### [ABOUT THIS EXERCISE]
Give the count of lines in the data that include the string "frames", with no added remarks.

### [Records from a data collection]
--- START ---

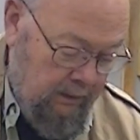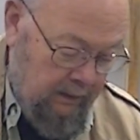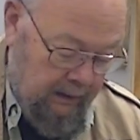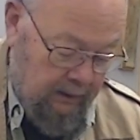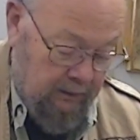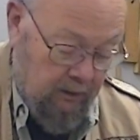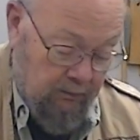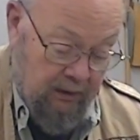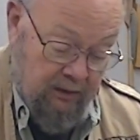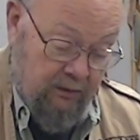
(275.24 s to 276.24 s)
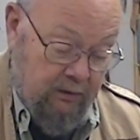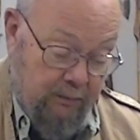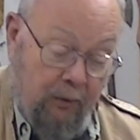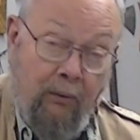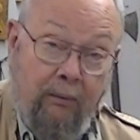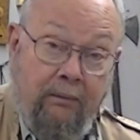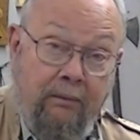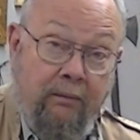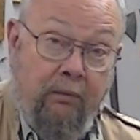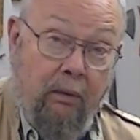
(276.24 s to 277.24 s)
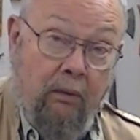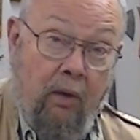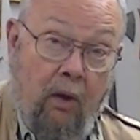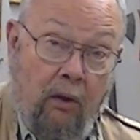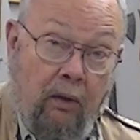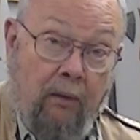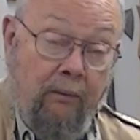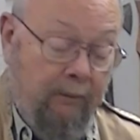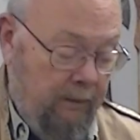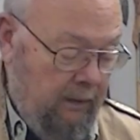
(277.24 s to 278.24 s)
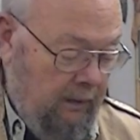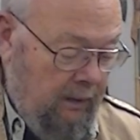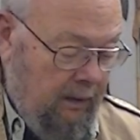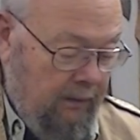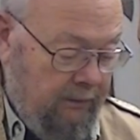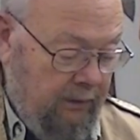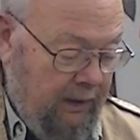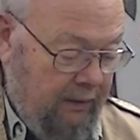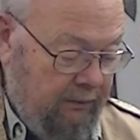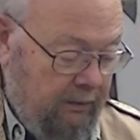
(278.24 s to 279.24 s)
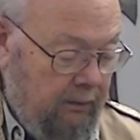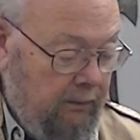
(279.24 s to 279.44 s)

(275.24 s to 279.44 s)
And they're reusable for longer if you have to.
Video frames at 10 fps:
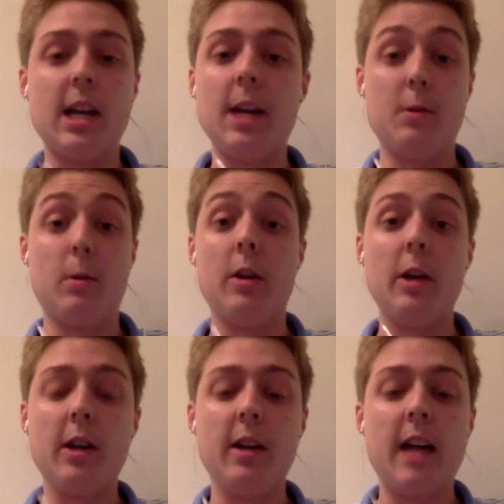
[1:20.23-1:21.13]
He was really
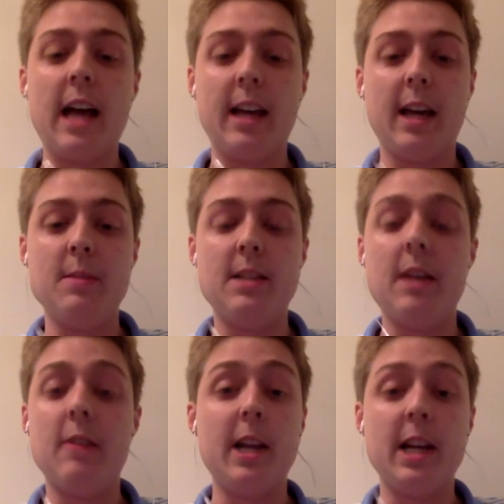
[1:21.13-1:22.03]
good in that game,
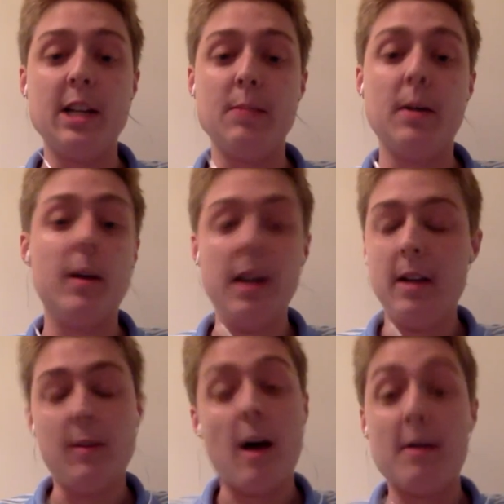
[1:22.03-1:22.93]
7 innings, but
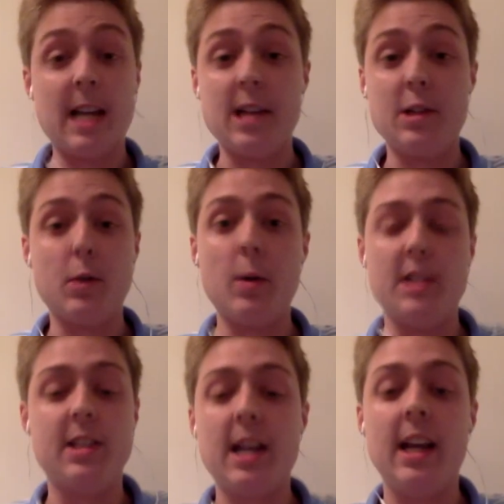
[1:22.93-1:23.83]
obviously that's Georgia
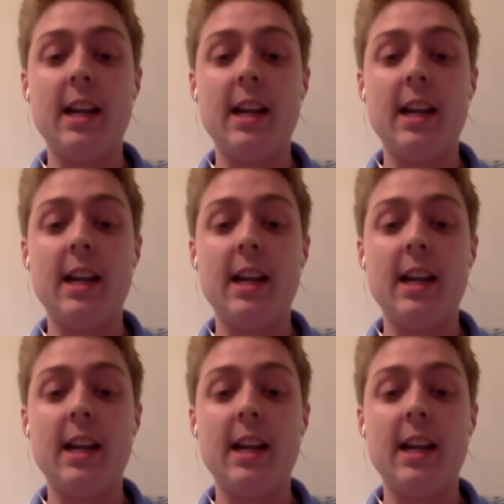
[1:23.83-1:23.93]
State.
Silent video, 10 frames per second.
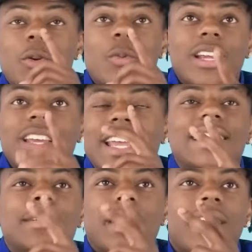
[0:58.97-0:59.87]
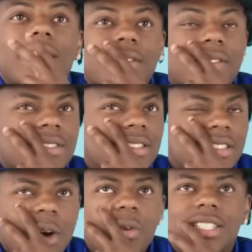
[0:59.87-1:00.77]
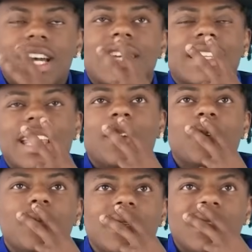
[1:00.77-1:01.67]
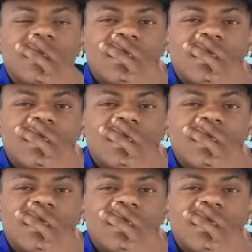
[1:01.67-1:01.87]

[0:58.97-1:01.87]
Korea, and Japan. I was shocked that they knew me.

--- END ---

### [RESPONSE BOX]
2